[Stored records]
=== Section Start ===

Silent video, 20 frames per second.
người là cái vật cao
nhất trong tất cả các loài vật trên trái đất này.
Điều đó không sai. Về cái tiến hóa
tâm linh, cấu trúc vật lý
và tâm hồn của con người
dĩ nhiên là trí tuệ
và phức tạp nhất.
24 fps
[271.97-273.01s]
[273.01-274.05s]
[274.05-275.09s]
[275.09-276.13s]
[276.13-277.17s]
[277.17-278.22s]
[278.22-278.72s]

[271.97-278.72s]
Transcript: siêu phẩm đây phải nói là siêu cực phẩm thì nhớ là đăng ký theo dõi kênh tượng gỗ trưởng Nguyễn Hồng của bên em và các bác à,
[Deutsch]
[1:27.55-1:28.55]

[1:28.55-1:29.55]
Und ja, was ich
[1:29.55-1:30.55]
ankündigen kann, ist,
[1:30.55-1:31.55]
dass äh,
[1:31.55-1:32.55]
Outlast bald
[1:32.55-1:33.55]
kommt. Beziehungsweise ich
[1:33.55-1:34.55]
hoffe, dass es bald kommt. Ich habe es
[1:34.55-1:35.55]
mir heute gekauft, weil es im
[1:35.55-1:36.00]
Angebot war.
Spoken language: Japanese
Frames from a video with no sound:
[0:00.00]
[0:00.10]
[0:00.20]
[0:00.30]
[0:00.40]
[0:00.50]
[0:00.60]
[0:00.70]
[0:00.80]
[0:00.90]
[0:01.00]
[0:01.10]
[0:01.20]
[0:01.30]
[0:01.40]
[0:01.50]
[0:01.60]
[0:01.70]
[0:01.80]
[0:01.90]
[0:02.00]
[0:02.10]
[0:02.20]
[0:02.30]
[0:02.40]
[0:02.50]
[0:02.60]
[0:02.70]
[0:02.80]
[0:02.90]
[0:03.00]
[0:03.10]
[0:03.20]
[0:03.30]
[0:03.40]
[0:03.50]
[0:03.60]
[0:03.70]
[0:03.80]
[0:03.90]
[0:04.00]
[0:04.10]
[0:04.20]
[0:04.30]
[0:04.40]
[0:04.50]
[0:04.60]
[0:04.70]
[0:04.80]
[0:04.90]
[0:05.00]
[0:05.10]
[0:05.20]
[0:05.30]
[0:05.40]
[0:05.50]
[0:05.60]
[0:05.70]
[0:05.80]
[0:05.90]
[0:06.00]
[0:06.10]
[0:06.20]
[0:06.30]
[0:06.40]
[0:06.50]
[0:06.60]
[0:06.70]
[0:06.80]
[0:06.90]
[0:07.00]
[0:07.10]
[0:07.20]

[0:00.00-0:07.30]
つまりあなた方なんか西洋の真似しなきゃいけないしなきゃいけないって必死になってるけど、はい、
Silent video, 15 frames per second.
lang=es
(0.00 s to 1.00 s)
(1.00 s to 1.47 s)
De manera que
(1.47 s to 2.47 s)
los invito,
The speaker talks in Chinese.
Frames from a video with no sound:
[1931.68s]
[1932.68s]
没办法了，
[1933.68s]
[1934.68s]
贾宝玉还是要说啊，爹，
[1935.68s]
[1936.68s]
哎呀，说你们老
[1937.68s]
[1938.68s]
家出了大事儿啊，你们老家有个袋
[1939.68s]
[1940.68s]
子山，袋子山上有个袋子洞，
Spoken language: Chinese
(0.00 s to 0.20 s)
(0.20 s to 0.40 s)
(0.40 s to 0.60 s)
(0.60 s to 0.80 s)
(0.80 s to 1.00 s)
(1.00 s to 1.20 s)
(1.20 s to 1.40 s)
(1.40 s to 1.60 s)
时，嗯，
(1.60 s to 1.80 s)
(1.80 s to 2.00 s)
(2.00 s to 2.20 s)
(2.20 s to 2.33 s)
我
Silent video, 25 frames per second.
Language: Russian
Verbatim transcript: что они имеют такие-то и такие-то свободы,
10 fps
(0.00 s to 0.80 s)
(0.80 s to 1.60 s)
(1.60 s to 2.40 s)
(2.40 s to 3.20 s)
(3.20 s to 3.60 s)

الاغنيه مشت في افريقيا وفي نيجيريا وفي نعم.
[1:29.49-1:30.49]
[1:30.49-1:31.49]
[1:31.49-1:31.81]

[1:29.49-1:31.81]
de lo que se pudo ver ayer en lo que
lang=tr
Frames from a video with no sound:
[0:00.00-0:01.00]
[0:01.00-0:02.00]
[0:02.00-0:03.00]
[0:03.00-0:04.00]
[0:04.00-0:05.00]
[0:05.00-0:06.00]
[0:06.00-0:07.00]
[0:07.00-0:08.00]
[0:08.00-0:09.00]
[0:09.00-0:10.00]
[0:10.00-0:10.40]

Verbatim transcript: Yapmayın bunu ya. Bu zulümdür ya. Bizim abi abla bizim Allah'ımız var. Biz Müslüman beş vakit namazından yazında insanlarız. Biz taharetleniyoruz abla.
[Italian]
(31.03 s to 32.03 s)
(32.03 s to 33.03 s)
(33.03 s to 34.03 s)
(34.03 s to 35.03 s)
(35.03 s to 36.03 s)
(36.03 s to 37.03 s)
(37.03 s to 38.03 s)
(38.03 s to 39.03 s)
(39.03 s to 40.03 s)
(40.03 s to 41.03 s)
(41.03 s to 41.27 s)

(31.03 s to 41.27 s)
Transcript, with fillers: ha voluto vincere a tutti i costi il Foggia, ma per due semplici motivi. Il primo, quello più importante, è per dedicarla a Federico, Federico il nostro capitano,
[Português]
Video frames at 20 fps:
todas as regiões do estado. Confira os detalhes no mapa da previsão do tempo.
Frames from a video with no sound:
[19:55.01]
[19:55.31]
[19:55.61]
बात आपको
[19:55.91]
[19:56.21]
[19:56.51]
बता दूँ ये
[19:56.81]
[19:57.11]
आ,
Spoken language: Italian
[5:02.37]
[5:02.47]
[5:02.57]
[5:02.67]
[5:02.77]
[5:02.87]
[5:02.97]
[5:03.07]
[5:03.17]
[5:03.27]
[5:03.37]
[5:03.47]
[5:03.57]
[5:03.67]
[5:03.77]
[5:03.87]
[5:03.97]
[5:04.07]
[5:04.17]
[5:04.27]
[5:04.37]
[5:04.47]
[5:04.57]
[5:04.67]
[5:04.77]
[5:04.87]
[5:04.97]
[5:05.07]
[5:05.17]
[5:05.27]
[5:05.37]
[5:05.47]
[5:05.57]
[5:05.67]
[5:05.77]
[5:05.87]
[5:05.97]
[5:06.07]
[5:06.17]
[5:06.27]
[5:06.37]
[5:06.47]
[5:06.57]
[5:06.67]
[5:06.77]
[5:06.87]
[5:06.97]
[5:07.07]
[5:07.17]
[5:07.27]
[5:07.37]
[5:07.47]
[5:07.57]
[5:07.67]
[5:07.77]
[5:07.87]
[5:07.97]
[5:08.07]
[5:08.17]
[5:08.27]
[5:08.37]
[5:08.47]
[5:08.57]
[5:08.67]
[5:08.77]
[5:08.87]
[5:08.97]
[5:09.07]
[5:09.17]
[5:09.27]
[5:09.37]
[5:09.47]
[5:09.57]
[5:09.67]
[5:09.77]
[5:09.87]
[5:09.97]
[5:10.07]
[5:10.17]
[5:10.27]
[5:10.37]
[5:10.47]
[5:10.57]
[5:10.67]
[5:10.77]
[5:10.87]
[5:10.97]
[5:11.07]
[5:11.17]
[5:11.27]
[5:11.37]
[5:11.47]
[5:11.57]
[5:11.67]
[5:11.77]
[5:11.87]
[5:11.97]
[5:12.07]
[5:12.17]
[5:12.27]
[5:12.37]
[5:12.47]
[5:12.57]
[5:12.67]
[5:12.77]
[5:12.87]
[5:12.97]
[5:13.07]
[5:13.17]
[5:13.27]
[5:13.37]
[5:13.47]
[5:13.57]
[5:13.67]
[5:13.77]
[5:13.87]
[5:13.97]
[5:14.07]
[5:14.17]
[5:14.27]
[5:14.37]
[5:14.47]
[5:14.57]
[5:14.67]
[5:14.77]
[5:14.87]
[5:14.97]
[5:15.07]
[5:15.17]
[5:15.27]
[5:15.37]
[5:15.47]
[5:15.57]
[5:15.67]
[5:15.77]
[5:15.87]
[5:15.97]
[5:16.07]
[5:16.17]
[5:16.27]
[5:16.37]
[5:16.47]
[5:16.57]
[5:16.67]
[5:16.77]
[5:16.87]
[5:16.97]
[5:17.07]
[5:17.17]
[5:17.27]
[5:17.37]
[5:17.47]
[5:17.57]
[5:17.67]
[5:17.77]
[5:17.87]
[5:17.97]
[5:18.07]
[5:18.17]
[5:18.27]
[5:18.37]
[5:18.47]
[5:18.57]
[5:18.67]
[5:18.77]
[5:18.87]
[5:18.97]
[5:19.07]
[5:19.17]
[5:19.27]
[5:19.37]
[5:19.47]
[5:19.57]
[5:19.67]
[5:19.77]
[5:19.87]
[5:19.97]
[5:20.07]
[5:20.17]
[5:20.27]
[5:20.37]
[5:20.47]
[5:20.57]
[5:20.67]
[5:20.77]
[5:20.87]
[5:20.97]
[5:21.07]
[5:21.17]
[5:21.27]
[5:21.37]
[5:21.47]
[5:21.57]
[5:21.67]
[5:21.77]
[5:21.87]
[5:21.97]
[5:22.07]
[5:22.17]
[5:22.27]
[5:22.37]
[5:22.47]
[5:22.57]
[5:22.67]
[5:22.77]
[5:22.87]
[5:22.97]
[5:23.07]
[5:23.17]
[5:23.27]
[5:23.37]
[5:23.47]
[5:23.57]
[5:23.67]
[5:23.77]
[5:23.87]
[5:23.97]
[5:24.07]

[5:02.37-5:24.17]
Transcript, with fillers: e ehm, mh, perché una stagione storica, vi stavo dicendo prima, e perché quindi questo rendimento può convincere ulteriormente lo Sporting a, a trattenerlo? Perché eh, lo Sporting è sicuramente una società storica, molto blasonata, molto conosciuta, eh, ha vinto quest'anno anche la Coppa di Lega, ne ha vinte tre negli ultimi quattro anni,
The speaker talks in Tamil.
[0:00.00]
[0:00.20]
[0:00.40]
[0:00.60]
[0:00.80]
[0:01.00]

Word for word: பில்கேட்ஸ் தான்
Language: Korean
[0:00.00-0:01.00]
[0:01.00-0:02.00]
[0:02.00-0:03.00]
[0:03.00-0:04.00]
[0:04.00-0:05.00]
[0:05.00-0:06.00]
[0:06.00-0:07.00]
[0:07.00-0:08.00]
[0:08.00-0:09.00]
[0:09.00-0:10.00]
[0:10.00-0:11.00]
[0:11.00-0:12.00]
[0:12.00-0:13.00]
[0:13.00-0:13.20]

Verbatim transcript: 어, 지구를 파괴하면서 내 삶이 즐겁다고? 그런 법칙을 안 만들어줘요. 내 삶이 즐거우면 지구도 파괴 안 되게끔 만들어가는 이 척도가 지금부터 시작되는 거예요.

=== Section End ===

Task statement: The lines above, from the start of the records through the one containing "[274.05-275.09s]", are to be printed exactly, and nothing else is to be included.

Written answer:
Silent video, 20 frames per second.
người là cái vật cao
nhất trong tất cả các loài vật trên trái đất này.
Điều đó không sai. Về cái tiến hóa
tâm linh, cấu trúc vật lý
và tâm hồn của con người
dĩ nhiên là trí tuệ
và phức tạp nhất.
24 fps
[271.97-273.01s]
[273.01-274.05s]
[274.05-275.09s]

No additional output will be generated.